The two parameters that you may want to adjust are
-n
to control the maximum number of sequences allowed after pruning to the most diverse and
-r
to specify how many different random alignments to generate to estimate the _p_-value significance of the actual MI score between each pair of columns (default = 200). The more random alignments used, the better the precision of the estimated _p_-value. For production runs, a value between 1000 to 10000 should be used. Note that a randomization procedure is used to estimate _p_-values, so they may differ slightly if you run the same procedure twice on the same input file.
The output file (
stockholm.mi.stk
) contains the pruned alignment with additional per-column annotation showing column pairs sorted by the significance of the mutual information between them.

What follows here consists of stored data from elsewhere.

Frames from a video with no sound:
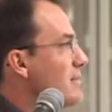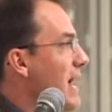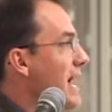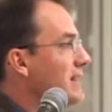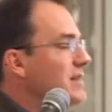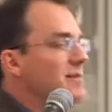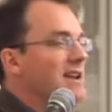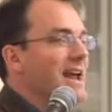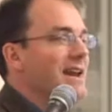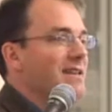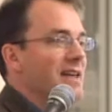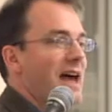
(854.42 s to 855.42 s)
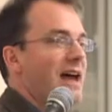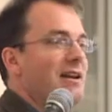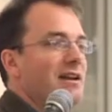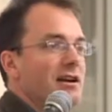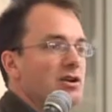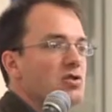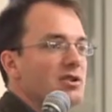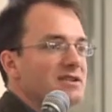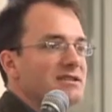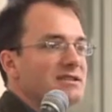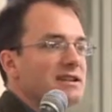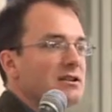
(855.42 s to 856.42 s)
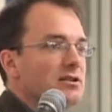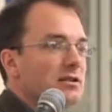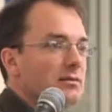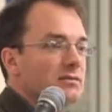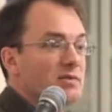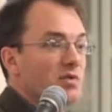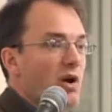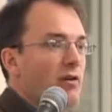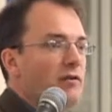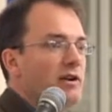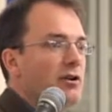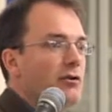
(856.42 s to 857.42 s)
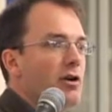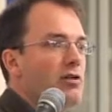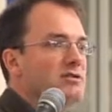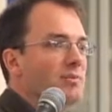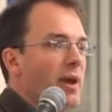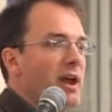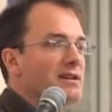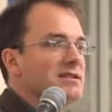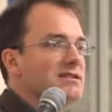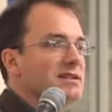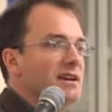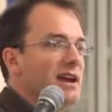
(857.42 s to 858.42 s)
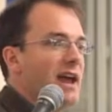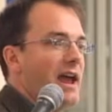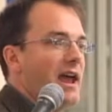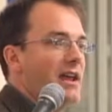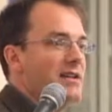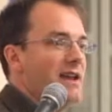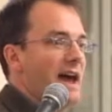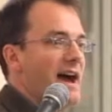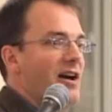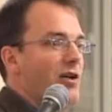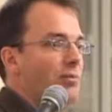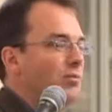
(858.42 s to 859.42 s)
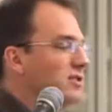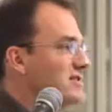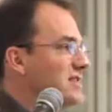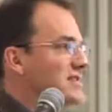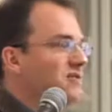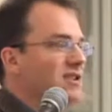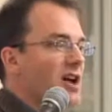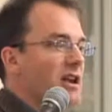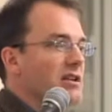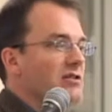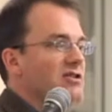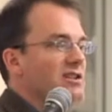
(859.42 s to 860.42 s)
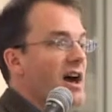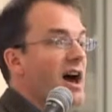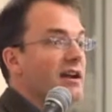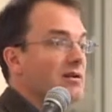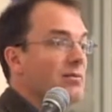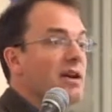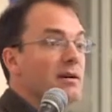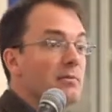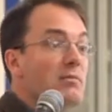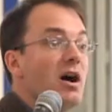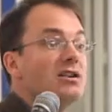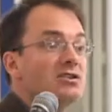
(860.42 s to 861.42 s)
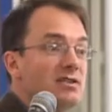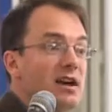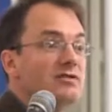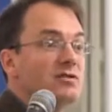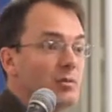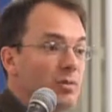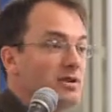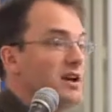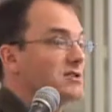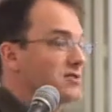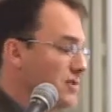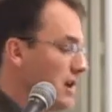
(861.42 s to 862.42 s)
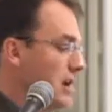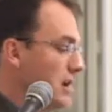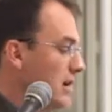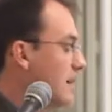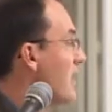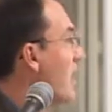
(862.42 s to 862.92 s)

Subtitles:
by eliminating that, you can steal 12 feet of road space and now put 6 feet on either side and make a much nicer pedestrian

Be forewarned that depending on (1) the number of sequences, (2) the number of columns in your alignment, and (3) the number of resamplings requested for estimating
p-values that this procedure can be
extremely slow and the intermediate resampling of alignments can require
large amounts of free disk space. If you must interrupt operation of the script, it can usually be called from within the same working directory later and execution will pick up where it left off rather than restarting, if possible. If this procedure is too intensive for your input alignment, it is possible to parallelize the calculation of mutual information from each resampled alignment (Each alignment in the
resampled-tree
directory must be used to generate a MI file in the
resampled-mi
directory).
Example
Several example Stockholm alignments are provided in the Examples folder. To "quickly" test this procedure and generate example output, use the smallest one:
SAM-II.stk
. From within this path, run:
mutual_information_significance.pl -i SAM-II.stk -o SAM-II.mi.stk
This command should take less than 30 minutes to complete. Several intermediate files and folders will be created. Open the resulting output file
SAM-I.mi.stk
in a text editor. Other files can be deleted after the command completes.